–Запомни. Документы возьмешь… Партийный билет, адрес… Домой напиши. Стояли до конца, раненым из боя вынесли… Дочке моей расскажи. Сделаешь?
– Все выполню, командир. Чего загоревал? Со мной не пропадешь.
– Нет, товарищ, все кончено… – Раненый снова бредил и метался. Временами возвращалось к нему сознание, и тогда он скрипел зубами.
– Ты не ушел? Воды принеси, не обижай… Хоть каплю… Ну! Чего ж ты?
Наступал рассвет, туманный и тихий. Раненый открыл глаза, застонал, закусил почерневшие губы и опять попросил воды. Номоконов приподнялся:
– Теперь принесу, потерпи, командир. Банку найду, ведро… Ожидай.
Поблизости источника не оказалось. На дне ложбинок– потрескавшаяся земля. Что делать? Одному не унести раненого… Ни крошки хлеба, ни капли воды… Куда исчез сержант? Где сейчас свои? Надо уходить. Оставить несчастного человека тоже нельзя.
Солдат вспорол кору березы, быстро сшил два куска прутьями и вышел на поляну. Размахивая одной коробкой, он сбивал с травы капли росы, сливал в другую. Есть! Боясь расплескать глоток драгоценной влаги, Номоконов осторожно подошел к дереву, где лежал раненый:
– Эй, командир!
Майор лежал с закрытыми глазами, не отвечал, не дышал. Ощупал солдат его руки, сложил их на груди, застегнул у покойного ворот выцветшей гимнастерки. Закон тайги требовал отдать последнюю почесть человеку, скончавшемуся страны. У головы майора Номоконов склонился на колено, постоял немного, а потом встал, присел на пень, закурил трубку, задумался.
Вспомнил сержанта Попова, его насмешки, бегающие глаза и понял, что командир отделения нехороший человек. Почему он прямо не сказал, что бесполезно тащить смертельно раненного, что надо облегчить его последние минуты, а потом похоронить и выбираться к своим?

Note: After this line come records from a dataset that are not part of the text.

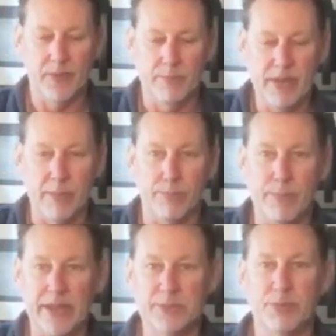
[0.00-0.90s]
be the
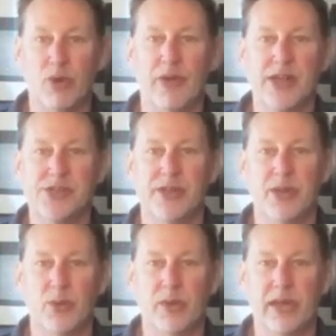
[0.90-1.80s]
best progression
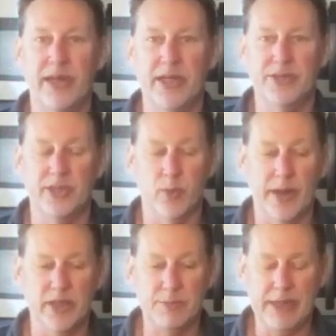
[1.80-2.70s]
in order to taste these
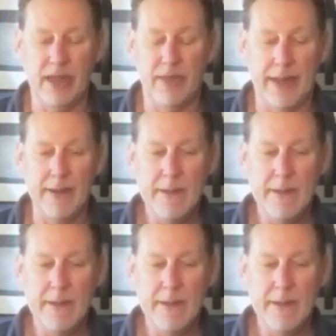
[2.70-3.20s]
wines, meaning that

Чисто вымыл солдат свои руки о росистую траву, достал охотничий нож, еще раз послушал сердце умершего – нет, не билось оно – и принялся рыть яму. Долго хоронил он майора. Неписаный закон тайги требовал сразу не уходить от свежей могилы, а вспомнить жизнь умершего, его подвиги, добрые дела, удачную охоту. Ничего не знал Номоконов о командире в выцветшей гимнастерке. Глядя на могильный холмик, старательно прикрытый зелеными ветками, он хотел представить его родителей, жену и детей. С петлиц умершего Номоконов снял знаки различия и положил в карман – решил сообщить о случившемся своим начальникам. А потом встал, взял винтовку и пошел. Прежде всего надо было узнать, куда девались сержант и рыжий санитар.
Следы остались: торопливые, неосторожные, вели они на восток. Ломая сухие ветки, ступая на сучья, спотыкаясь о камни, двое людей, шагавших бок о бок, вышли из леса на открытую поляну, размеренным шагом перешли ее и, с силой упираясь носками в песчаный склон, полезли на бугор. Здесь постояли, закурили –оставили спички и клочок газеты. А потом следы, по-прежнему торопливые, описали полукруг и потянулись в обратную сторону, на запад. Может, так надо? Но линия фронта отодвинулась, орудийная пальба слышится далеко на востоке. Куда повернул сержант? Зачем? Вот здесь, под большой сосной, останавливался он, долго топтался. А у колодины оба долго лежали, наверное, спали: телами примяли траву, разгребли и отбросили прочь колючие сухие шишки. Глаза Номоконова искали предмет, который подсказал бы, какое решение приняли два человека, тесно прижавшихся на ночь друг к другу. Обрывок портянки, рассыпанная махорка, окурки… Но где предмет, который все скажет? Он должен быть здесь, в этом Номоконов не сомневался и продолжал поиски. В трухлявой сердцевине колоды оказались подсумок и документы. Денег не было. Письмо, фотография маленькой девочки, очень похожей на человека, которого зарыл Номоконов, командирское удостоверение… И красная книжица, которую те, кто имел ее, всегда очень берегли и не давали в чужие руки, – партийный билет.